START INPUT

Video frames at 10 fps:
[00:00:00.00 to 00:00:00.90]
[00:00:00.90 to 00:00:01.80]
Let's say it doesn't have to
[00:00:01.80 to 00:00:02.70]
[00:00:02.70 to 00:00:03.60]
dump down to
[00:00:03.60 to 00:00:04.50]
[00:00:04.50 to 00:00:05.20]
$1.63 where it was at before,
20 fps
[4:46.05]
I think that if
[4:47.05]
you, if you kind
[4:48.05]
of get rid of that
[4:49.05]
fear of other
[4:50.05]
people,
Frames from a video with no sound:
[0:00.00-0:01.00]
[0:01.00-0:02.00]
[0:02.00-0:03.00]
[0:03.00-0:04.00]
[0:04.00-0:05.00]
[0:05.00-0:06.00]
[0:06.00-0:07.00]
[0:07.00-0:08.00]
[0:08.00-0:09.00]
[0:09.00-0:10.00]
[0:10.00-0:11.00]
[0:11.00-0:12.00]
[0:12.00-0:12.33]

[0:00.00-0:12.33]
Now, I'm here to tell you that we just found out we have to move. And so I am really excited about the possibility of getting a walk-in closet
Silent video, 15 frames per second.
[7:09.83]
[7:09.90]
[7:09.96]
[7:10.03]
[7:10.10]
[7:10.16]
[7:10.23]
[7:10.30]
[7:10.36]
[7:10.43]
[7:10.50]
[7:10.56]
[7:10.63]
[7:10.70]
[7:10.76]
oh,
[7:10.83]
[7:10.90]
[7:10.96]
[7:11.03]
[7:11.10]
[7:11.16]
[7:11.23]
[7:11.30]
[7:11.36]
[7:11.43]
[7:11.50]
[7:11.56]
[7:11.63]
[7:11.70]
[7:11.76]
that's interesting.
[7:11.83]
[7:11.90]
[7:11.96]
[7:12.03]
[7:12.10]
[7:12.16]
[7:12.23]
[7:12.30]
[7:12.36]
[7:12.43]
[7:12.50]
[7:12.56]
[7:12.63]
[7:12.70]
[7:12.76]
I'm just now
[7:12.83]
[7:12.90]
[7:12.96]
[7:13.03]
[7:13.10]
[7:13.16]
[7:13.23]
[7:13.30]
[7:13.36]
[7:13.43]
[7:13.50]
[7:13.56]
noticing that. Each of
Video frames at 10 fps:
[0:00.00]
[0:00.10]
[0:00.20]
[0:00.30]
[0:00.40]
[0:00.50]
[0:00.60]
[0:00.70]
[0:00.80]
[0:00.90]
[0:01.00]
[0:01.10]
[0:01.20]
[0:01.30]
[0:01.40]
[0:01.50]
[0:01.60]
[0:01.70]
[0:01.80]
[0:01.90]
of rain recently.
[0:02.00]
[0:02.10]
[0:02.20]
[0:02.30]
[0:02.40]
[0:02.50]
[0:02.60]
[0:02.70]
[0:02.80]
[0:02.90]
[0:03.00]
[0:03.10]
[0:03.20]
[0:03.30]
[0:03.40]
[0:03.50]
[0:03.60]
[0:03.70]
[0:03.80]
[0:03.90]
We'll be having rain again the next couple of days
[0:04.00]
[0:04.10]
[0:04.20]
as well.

END INPUT

- ASSIGNED TASK:
The data above is to be given again, with every line exact.

- EXERCISE OUTPUT:
Video frames at 10 fps:
[00:00:00.00 to 00:00:00.90]
[00:00:00.90 to 00:00:01.80]
Let's say it doesn't have to
[00:00:01.80 to 00:00:02.70]
[00:00:02.70 to 00:00:03.60]
dump down to
[00:00:03.60 to 00:00:04.50]
[00:00:04.50 to 00:00:05.20]
$1.63 where it was at before,
20 fps
[4:46.05]
I think that if
[4:47.05]
you, if you kind
[4:48.05]
of get rid of that
[4:49.05]
fear of other
[4:50.05]
people,
Frames from a video with no sound:
[0:00.00-0:01.00]
[0:01.00-0:02.00]
[0:02.00-0:03.00]
[0:03.00-0:04.00]
[0:04.00-0:05.00]
[0:05.00-0:06.00]
[0:06.00-0:07.00]
[0:07.00-0:08.00]
[0:08.00-0:09.00]
[0:09.00-0:10.00]
[0:10.00-0:11.00]
[0:11.00-0:12.00]
[0:12.00-0:12.33]

[0:00.00-0:12.33]
Now, I'm here to tell you that we just found out we have to move. And so I am really excited about the possibility of getting a walk-in closet
Silent video, 15 frames per second.
[7:09.83]
[7:09.90]
[7:09.96]
[7:10.03]
[7:10.10]
[7:10.16]
[7:10.23]
[7:10.30]
[7:10.36]
[7:10.43]
[7:10.50]
[7:10.56]
[7:10.63]
[7:10.70]
[7:10.76]
oh,
[7:10.83]
[7:10.90]
[7:10.96]
[7:11.03]
[7:11.10]
[7:11.16]
[7:11.23]
[7:11.30]
[7:11.36]
[7:11.43]
[7:11.50]
[7:11.56]
[7:11.63]
[7:11.70]
[7:11.76]
that's interesting.
[7:11.83]
[7:11.90]
[7:11.96]
[7:12.03]
[7:12.10]
[7:12.16]
[7:12.23]
[7:12.30]
[7:12.36]
[7:12.43]
[7:12.50]
[7:12.56]
[7:12.63]
[7:12.70]
[7:12.76]
I'm just now
[7:12.83]
[7:12.90]
[7:12.96]
[7:13.03]
[7:13.10]
[7:13.16]
[7:13.23]
[7:13.30]
[7:13.36]
[7:13.43]
[7:13.50]
[7:13.56]
noticing that. Each of
Video frames at 10 fps:
[0:00.00]
[0:00.10]
[0:00.20]
[0:00.30]
[0:00.40]
[0:00.50]
[0:00.60]
[0:00.70]
[0:00.80]
[0:00.90]
[0:01.00]
[0:01.10]
[0:01.20]
[0:01.30]
[0:01.40]
[0:01.50]
[0:01.60]
[0:01.70]
[0:01.80]
[0:01.90]
of rain recently.
[0:02.00]
[0:02.10]
[0:02.20]
[0:02.30]
[0:02.40]
[0:02.50]
[0:02.60]
[0:02.70]
[0:02.80]
[0:02.90]
[0:03.00]
[0:03.10]
[0:03.20]
[0:03.30]
[0:03.40]
[0:03.50]
[0:03.60]
[0:03.70]
[0:03.80]
[0:03.90]
We'll be having rain again the next couple of days
[0:04.00]
[0:04.10]
[0:04.20]
as well.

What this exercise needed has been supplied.